## Observable Trends:

* The Percentage of Overall Passing is clearly higher in Charter Schools than in District Schools.
* In all the schools students performed better in Reading than in Math
* There is a negative co-relation between Per Student Budget of School Spending and Overall Passing rate!


In [22]:
# Dependencies and Setup
import pandas as pd
import numpy as np

In [2]:
# File to Load (Remember to Change These)
school_csv_path = "Resources/schools_complete.csv"
student_csv_path = "Resources/students_complete.csv"

In [3]:
# Read School and Student Data File and store into Pandas Data Frames
school_data = pd.read_csv(school_csv_path)
student_data = pd.read_csv(student_csv_path)

In [4]:
# Combine the data into a single dataset
school_data_complete = pd.merge(student_data, school_data, how = "left", on = ["school_name", "school_name"])

In [5]:
# For my info of columns
school_data_complete.head(1)

Unnamed: 0,Student ID,student_name,gender,grade,school_name,reading_score,math_score,School ID,type,size,budget
0,0,Paul Bradley,M,9th,Huang High School,66,79,0,District,2917,1910635


In [6]:
# For my info of columns
school_data.head(1)

Unnamed: 0,School ID,school_name,type,size,budget
0,0,Huang High School,District,2917,1910635


In [7]:
# For my info Columns
student_data.head(1)

Unnamed: 0,Student ID,student_name,gender,grade,school_name,reading_score,math_score
0,0,Paul Bradley,M,9th,Huang High School,66,79


## District Summary

In [9]:
# --Calculate pass % for math------

# Criterion to pass math
to_pass_math = student_data[student_data.math_score > 70]  
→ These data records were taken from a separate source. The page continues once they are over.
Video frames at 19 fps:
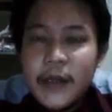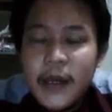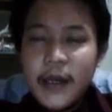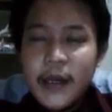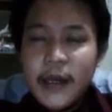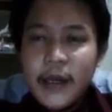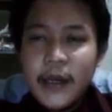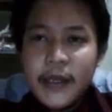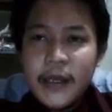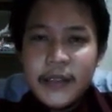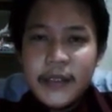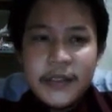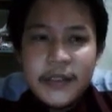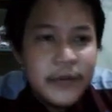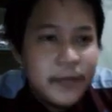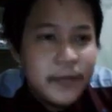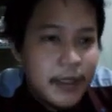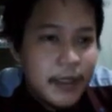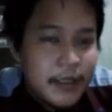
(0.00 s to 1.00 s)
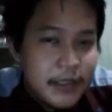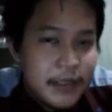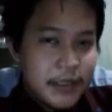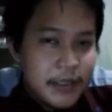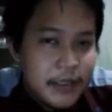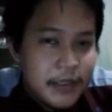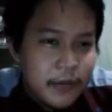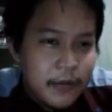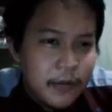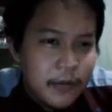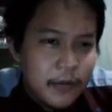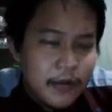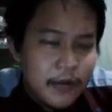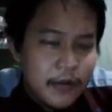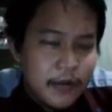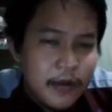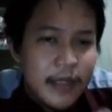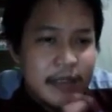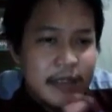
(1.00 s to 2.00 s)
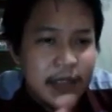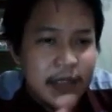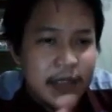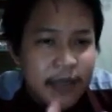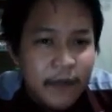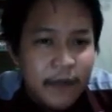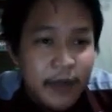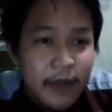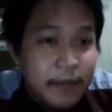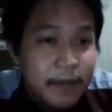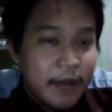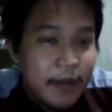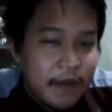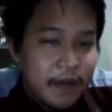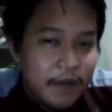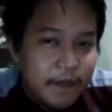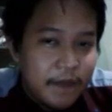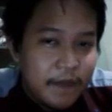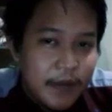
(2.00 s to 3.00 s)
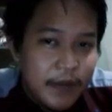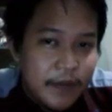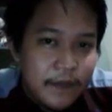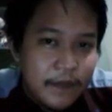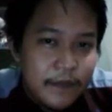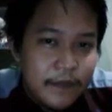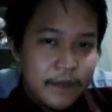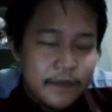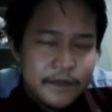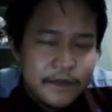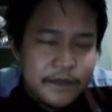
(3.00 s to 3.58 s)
I guess 2 months or less than 1 month even.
# Percentage of Students meeting that
math_pass = ( to_pass_math['math_score'].count() / student_data['student_name'].count() ) * 100 
 

#----- Calculate pass % for reading--------
     
# Criterion to pass reading 
to_pass_reading = student_data[student_data.reading_score > 70]  
    
# Percentage of Students meeting that
reading_pass =( to_pass_reading['reading_score'].count() / student_data['student_name'].count() ) * 100  

#----- Create a dictionary of Key : Column and Row : Values ----

Dist_Dict = {'Total Schools': [school_data['school_name'].count()], 
     'Total Students': [student_data['student_name'].count()], 
     'Total Budget':[school_data['budget'].sum()], 
     'Average Math score':[round (student_data['math_score'].mean(),2)], 
     'Average Reading score':[round (student_data['reading_score'].mean(),2)],
     '% Passing Math':[round (math_pass,2)],
     '% Passing Reading':[round (reading_pass, 2)],
     '% Overall Passing Rate':[ round((math_pass + reading_pass)/2, 2)]
    }

# Convert that to a dataframe
Dist_Summary_df = pd.DataFrame(Dist_Dict)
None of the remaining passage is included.